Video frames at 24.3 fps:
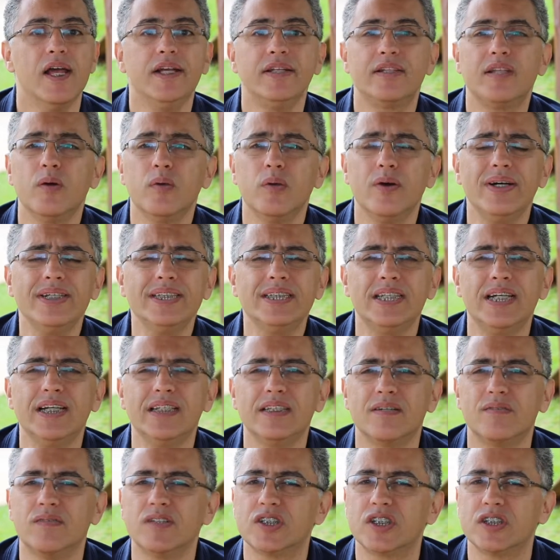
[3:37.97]
Então não
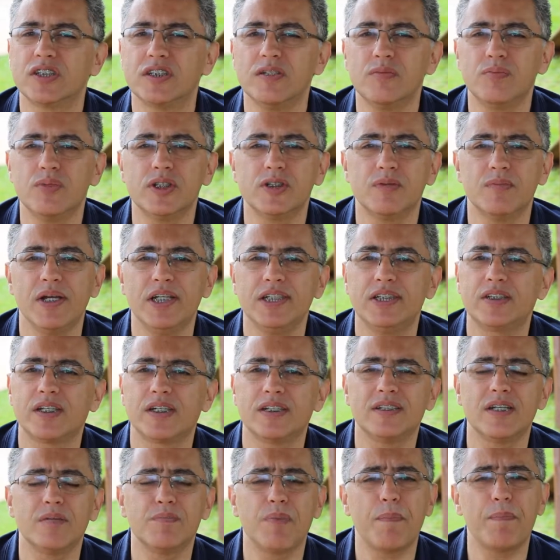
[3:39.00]
adianta você simplesmente
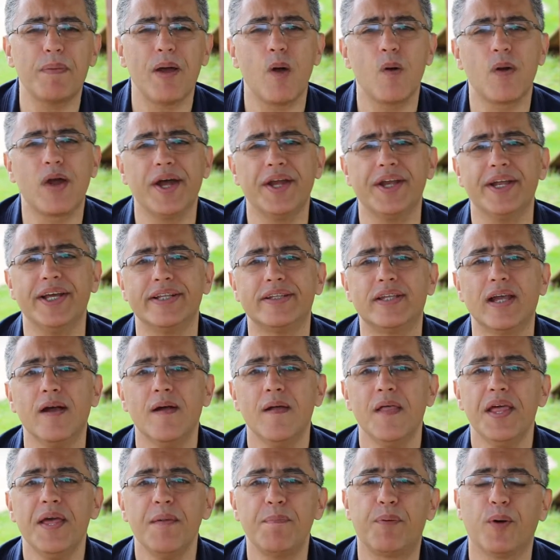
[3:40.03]
trazer papel, caneta
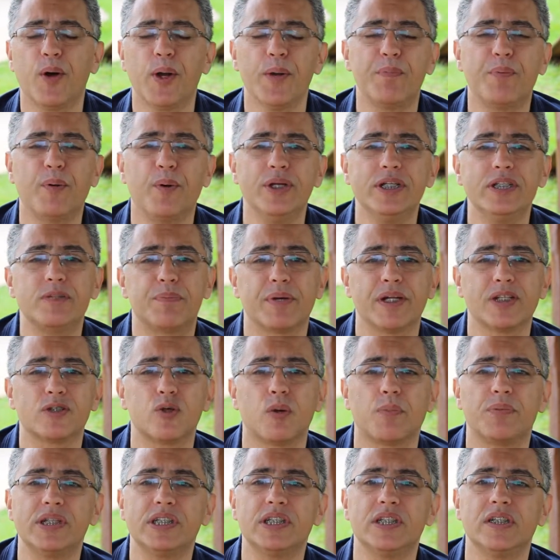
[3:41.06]
e PowerPoint para a sua
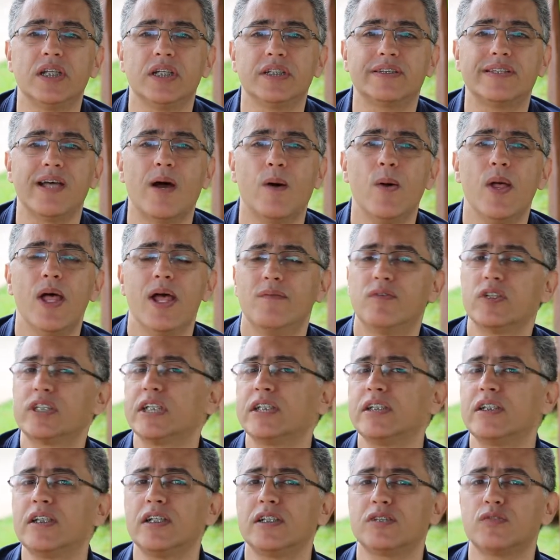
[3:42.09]
apresentação. Você
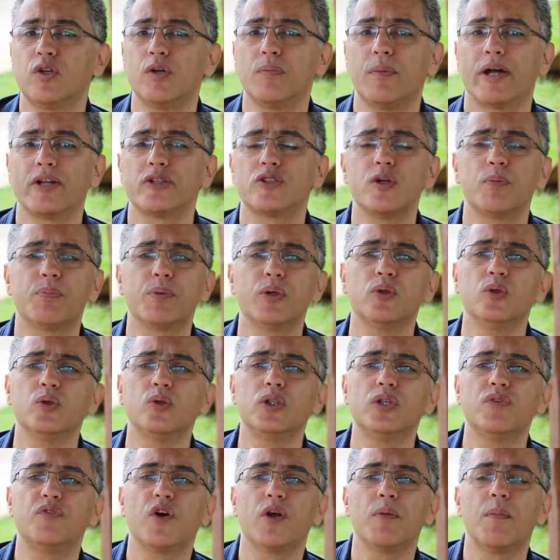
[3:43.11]
tem que transformar o seu produto
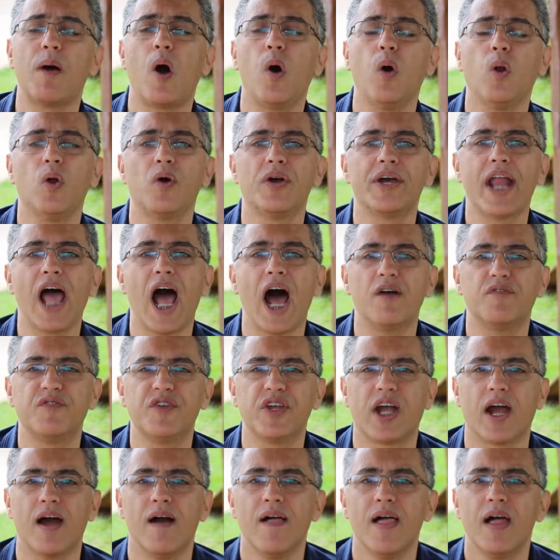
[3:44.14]
de forma
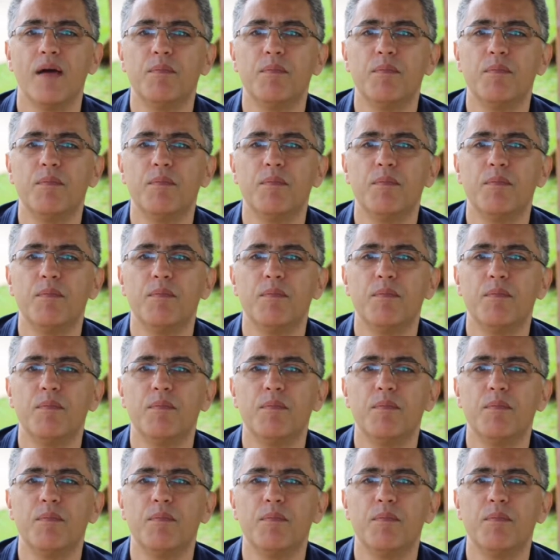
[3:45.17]
holográfica.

────────────────

Each record must be returned exactly as it stands, and the images omitted.

» **Reply to the exercise**
Video frames at 24.3 fps:
[3:37.97]
Então não
[3:39.00]
adianta você simplesmente
[3:40.03]
trazer papel, caneta
[3:41.06]
e PowerPoint para a sua
[3:42.09]
apresentação. Você
[3:43.11]
tem que transformar o seu produto
[3:44.14]
de forma
[3:45.17]
holográfica.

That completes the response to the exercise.